MDS employs a series of sensors to detect vehicle speed and load. In traffic jams when nothing is moving, or when the vehicle is moving at a snail's pace, four of the eight cylinders are electronically deactivated to save fuel.
MDS-type technology will be offered by a variety of light-truck makers in the near future. General Motors Corp., for example, uses a similar system, which GM calls Displacement on Demand, in several of its large pickups.
Frankly, I'd rather see more of that kind of useful technology going into more cars and trucks, as opposed to the increasing level of gimcrackery that has nothing to do with the on-road performance, fuel efficiency or safety of those vehicles.
I mean, really, how many video screens, DVD and MP3 players, remote headphones, hands-free communication devices and mobile Internet portals do we need? Are all of those things freeing us to enjoy the road, or are they forcing us to worry about which component or device will be missing if we are unfortunate enough to park in the wrong place?

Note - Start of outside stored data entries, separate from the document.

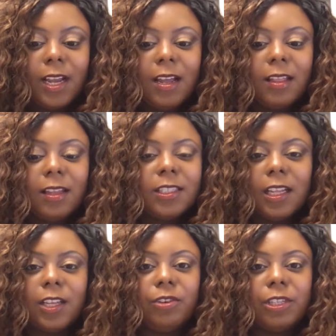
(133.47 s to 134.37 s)
there's
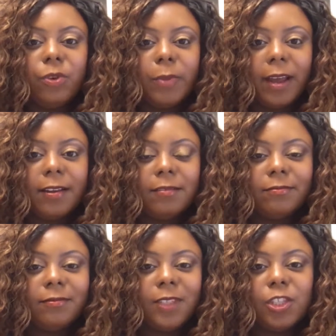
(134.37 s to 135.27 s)
nothing you can do about it
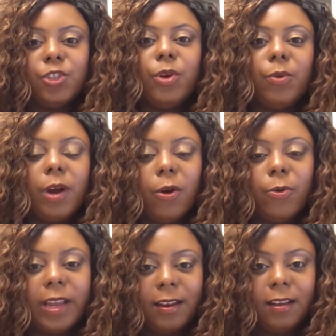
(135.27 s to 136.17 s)
because you don't
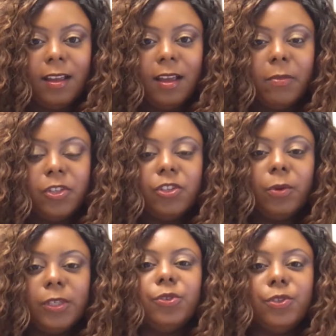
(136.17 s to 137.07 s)
own it. But you know
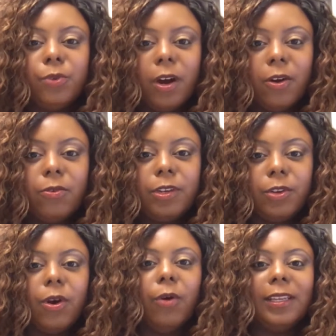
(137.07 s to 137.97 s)
what you do own?
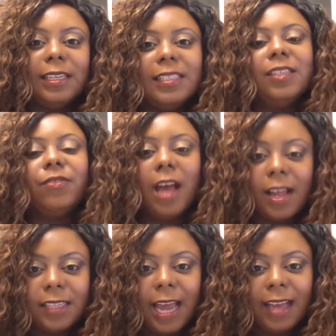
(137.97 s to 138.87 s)
You own a list of
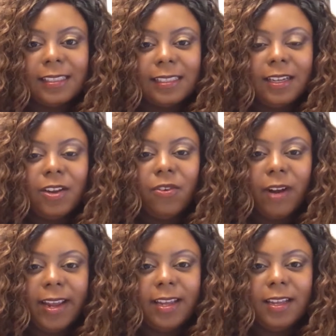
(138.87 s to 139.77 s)
contacts,
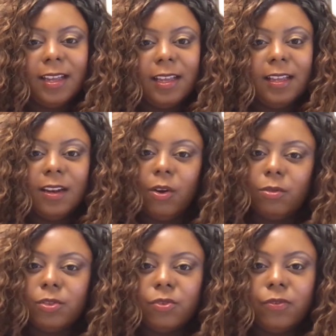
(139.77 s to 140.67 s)
right? And
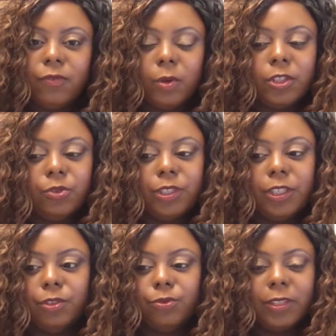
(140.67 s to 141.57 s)
old school folks used to
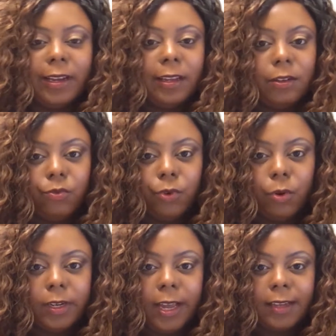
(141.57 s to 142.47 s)
use like a little
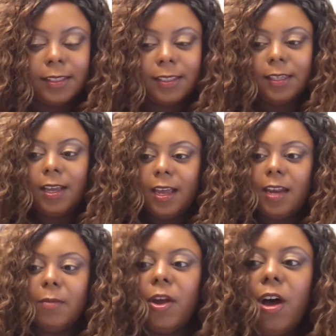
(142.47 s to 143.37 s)
Rolodex. And
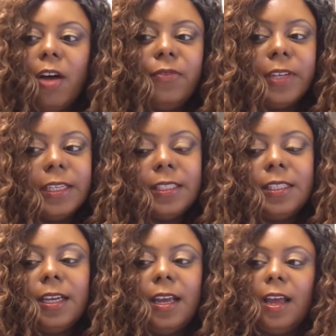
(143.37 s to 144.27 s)
in my office,
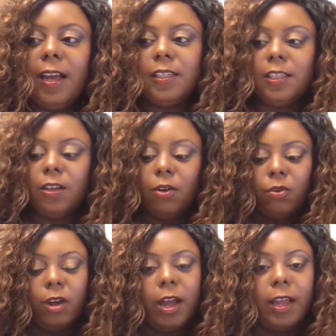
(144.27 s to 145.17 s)
I actually
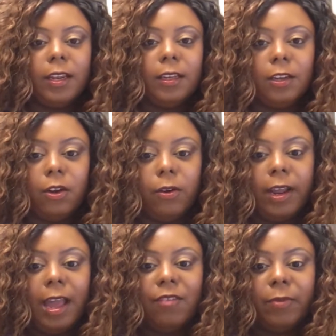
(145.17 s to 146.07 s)
hold on, and I
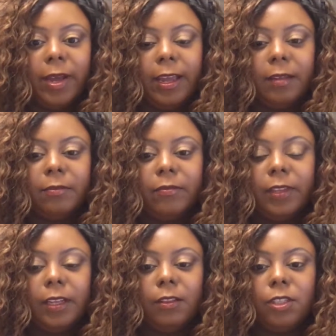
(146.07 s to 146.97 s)
have my
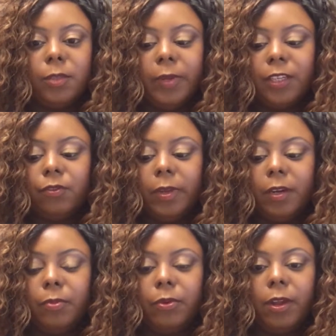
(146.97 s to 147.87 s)
little space for me
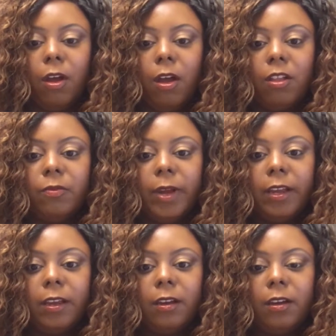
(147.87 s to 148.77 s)
to put all of
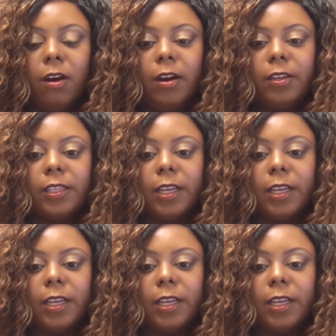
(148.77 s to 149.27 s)
my cards in.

I could have sworn that the garage attendant on East 53rd Street in New York was salivating when we pulled up in the elegantly rugged, device-laden Grand Cherokee Limited. His smile seemed more of a smirk as he watched me remove the headphones, DVD and CD discs, cell phone and yet-to-be-activated BlackBerry e-mail device (Why the heck did I bring that?) from the vehicle.
"That's a nice truck," he said. "We'll watch out for it. Don't worry. We'll take care of it for you."
Said Mary Anne, my wife: "That's going to cost us a big tip."
She was right. We paid for protection. When does tipping become bribery, and bribery extortion?